▶ Data for review:
=-=-=
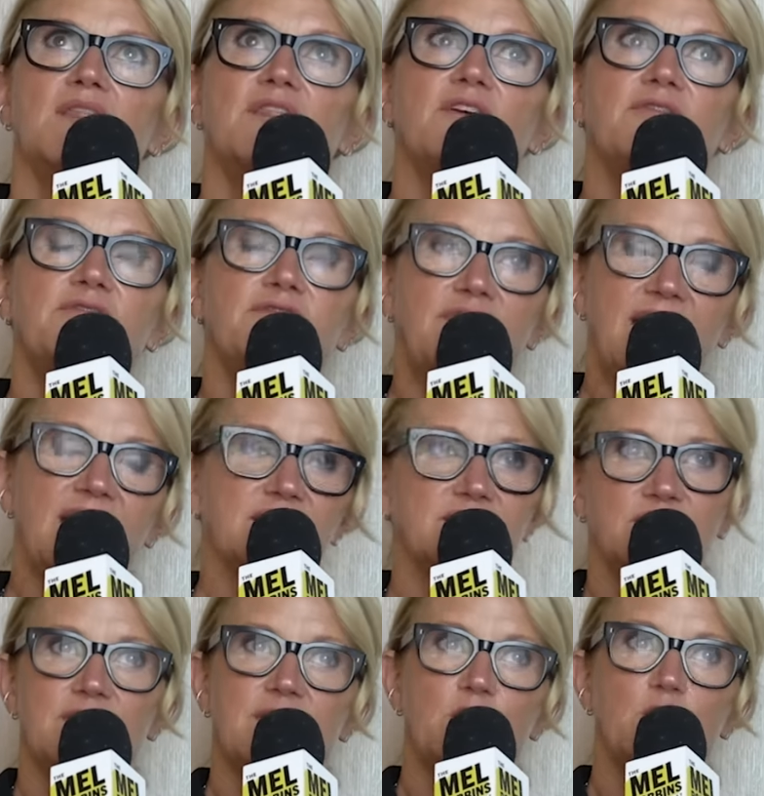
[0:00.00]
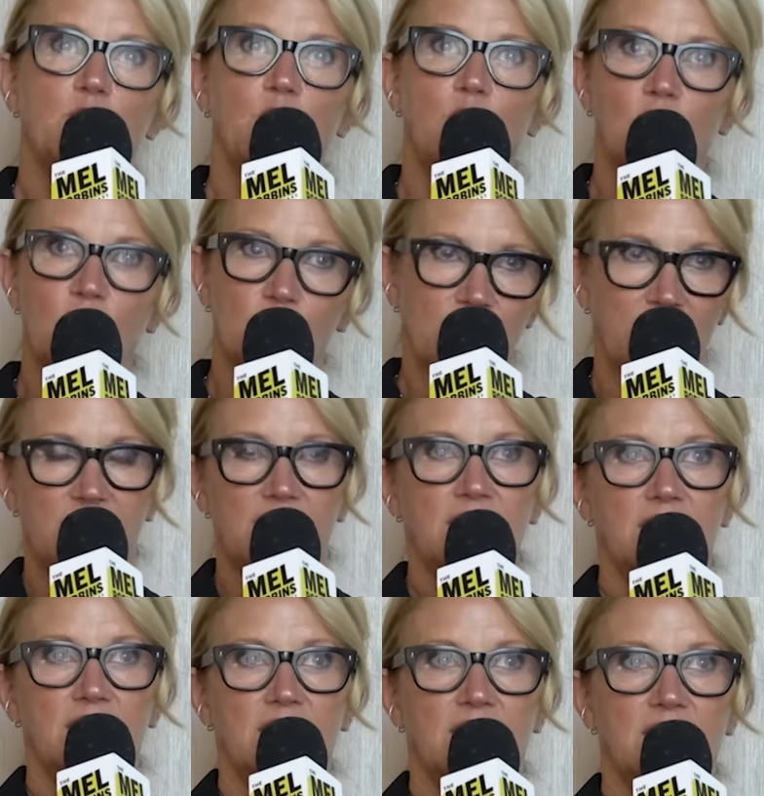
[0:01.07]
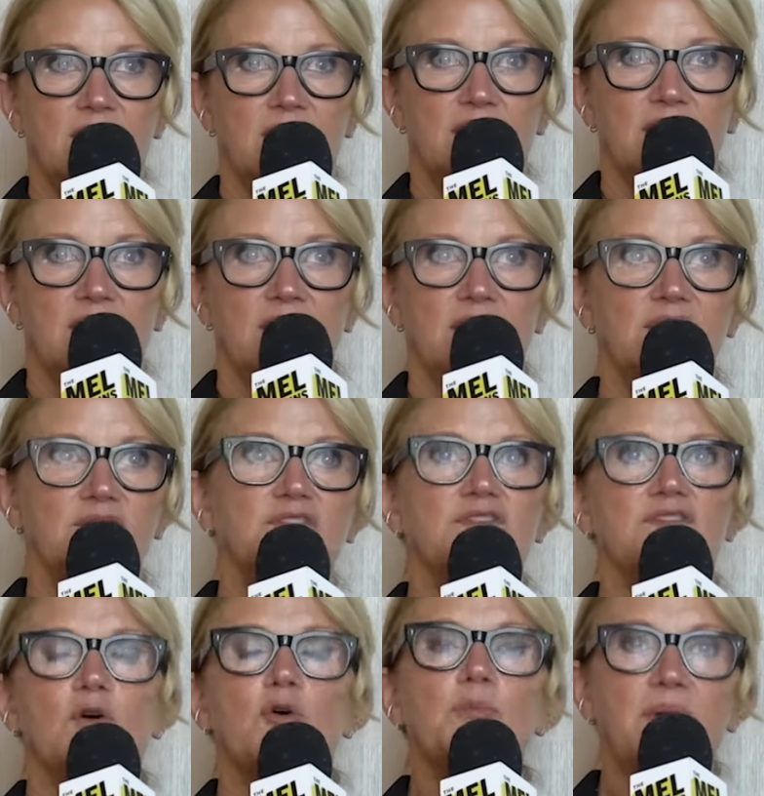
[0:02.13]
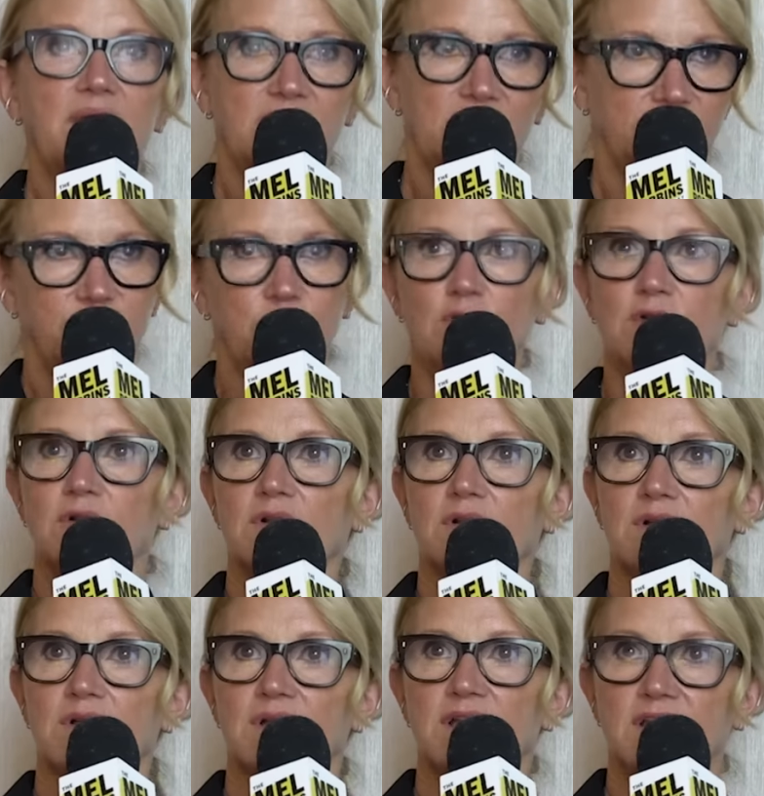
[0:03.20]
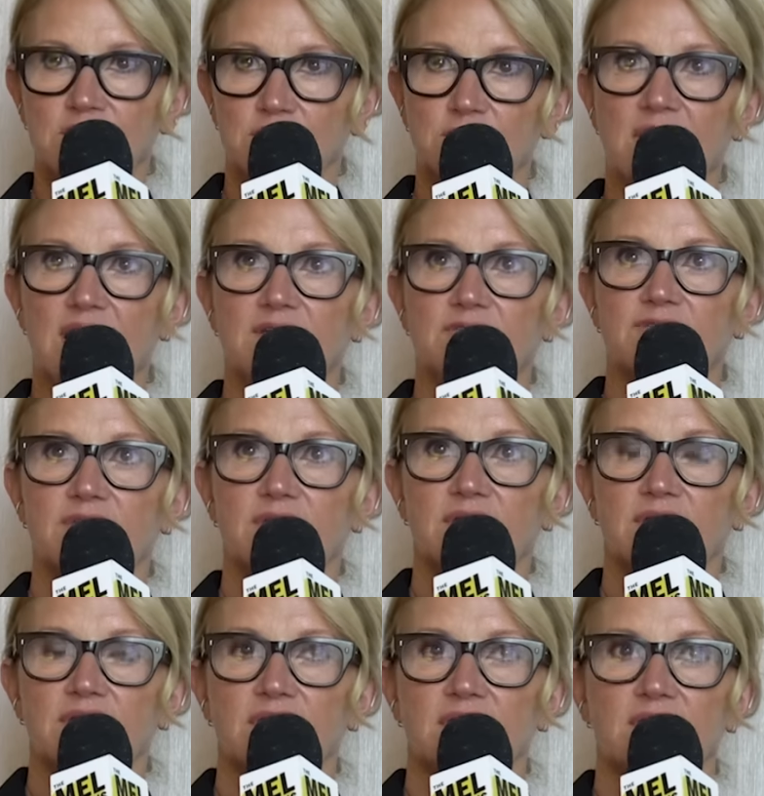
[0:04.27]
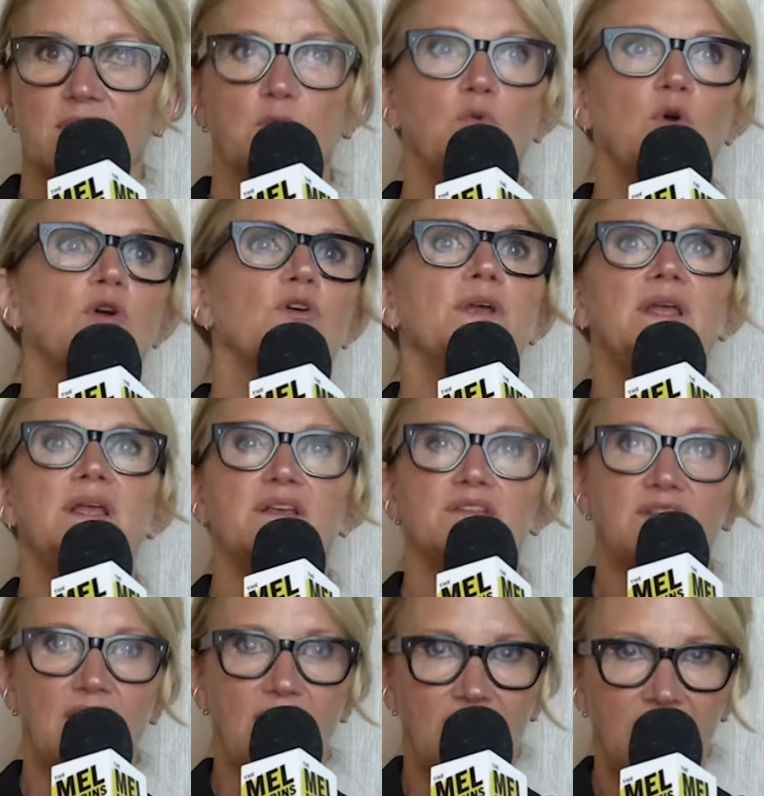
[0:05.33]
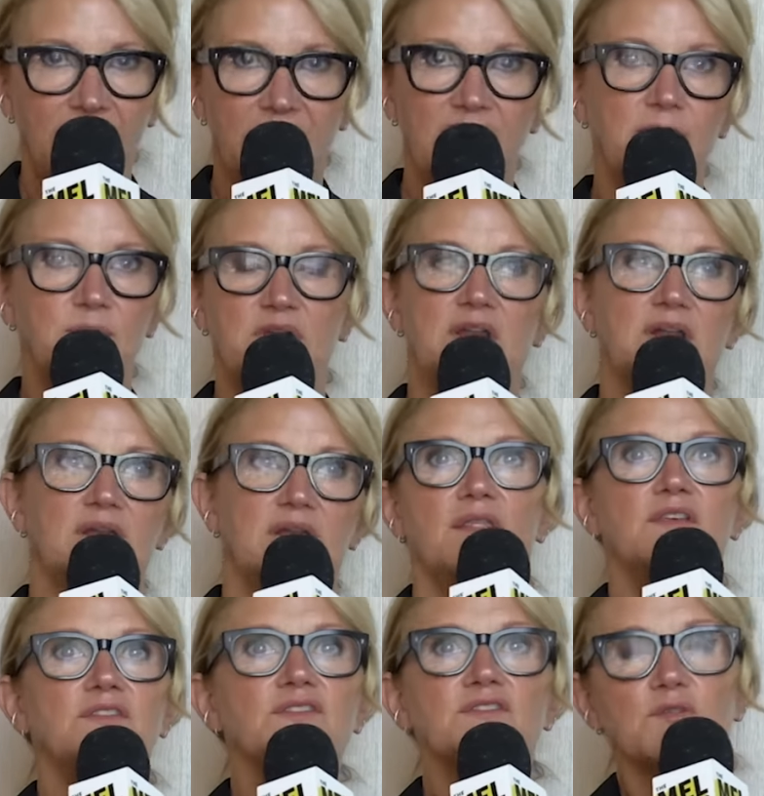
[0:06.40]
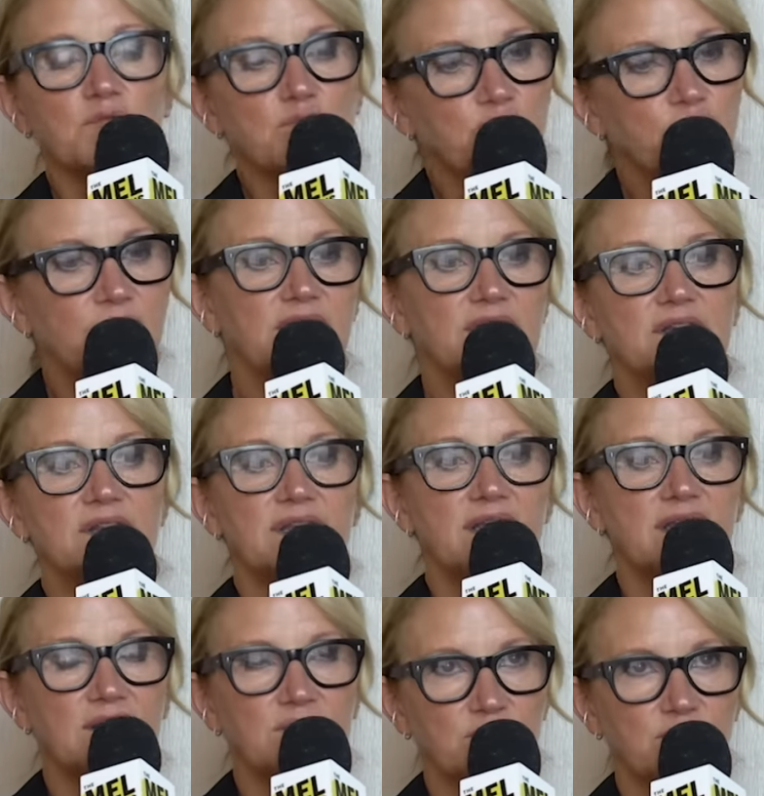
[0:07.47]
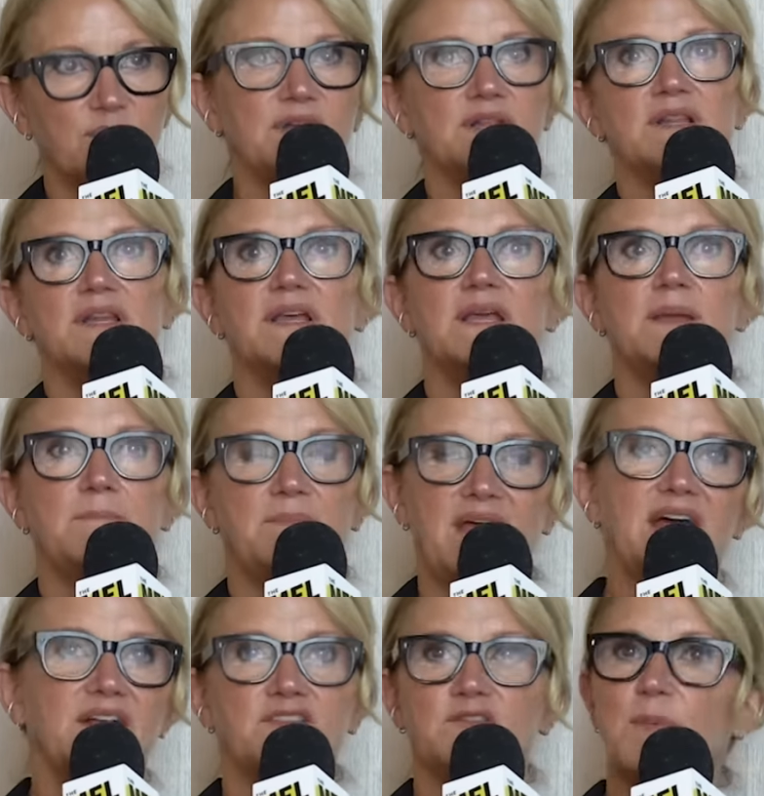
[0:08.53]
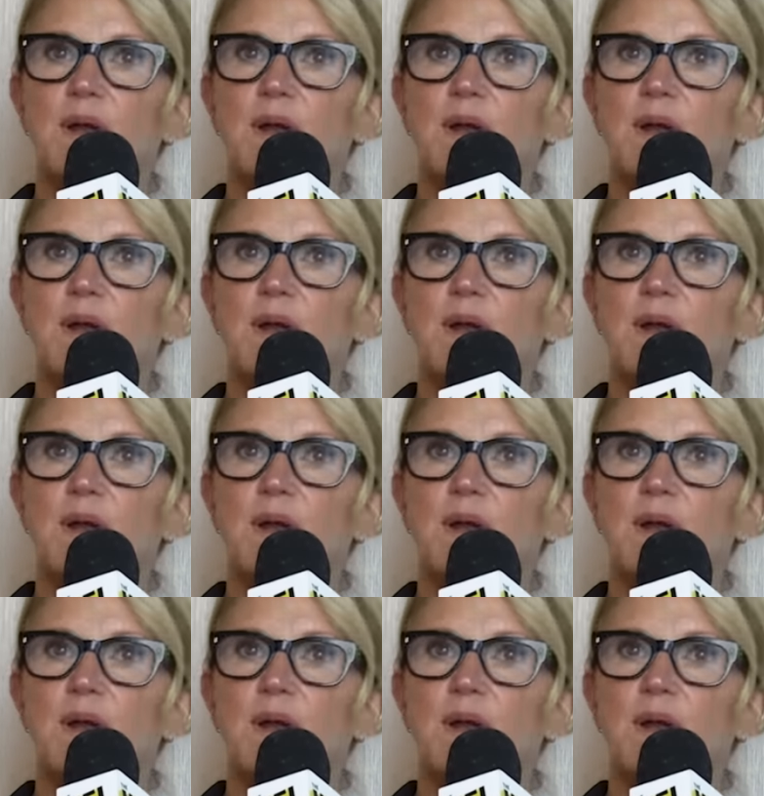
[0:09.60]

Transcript: the fact that worry is so painful in your life. Worry is a habit. This is a really, really bad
=-=-=
▶ Instructions to follow: Leave out the pictures and copy everything else in the records word for word.

▶ Task response:
[0:00.00]
[0:01.07]
[0:02.13]
[0:03.20]
[0:04.27]
[0:05.33]
[0:06.40]
[0:07.47]
[0:08.53]
[0:09.60]

Transcript: the fact that worry is so painful in your life. Worry is a habit. This is a really, really bad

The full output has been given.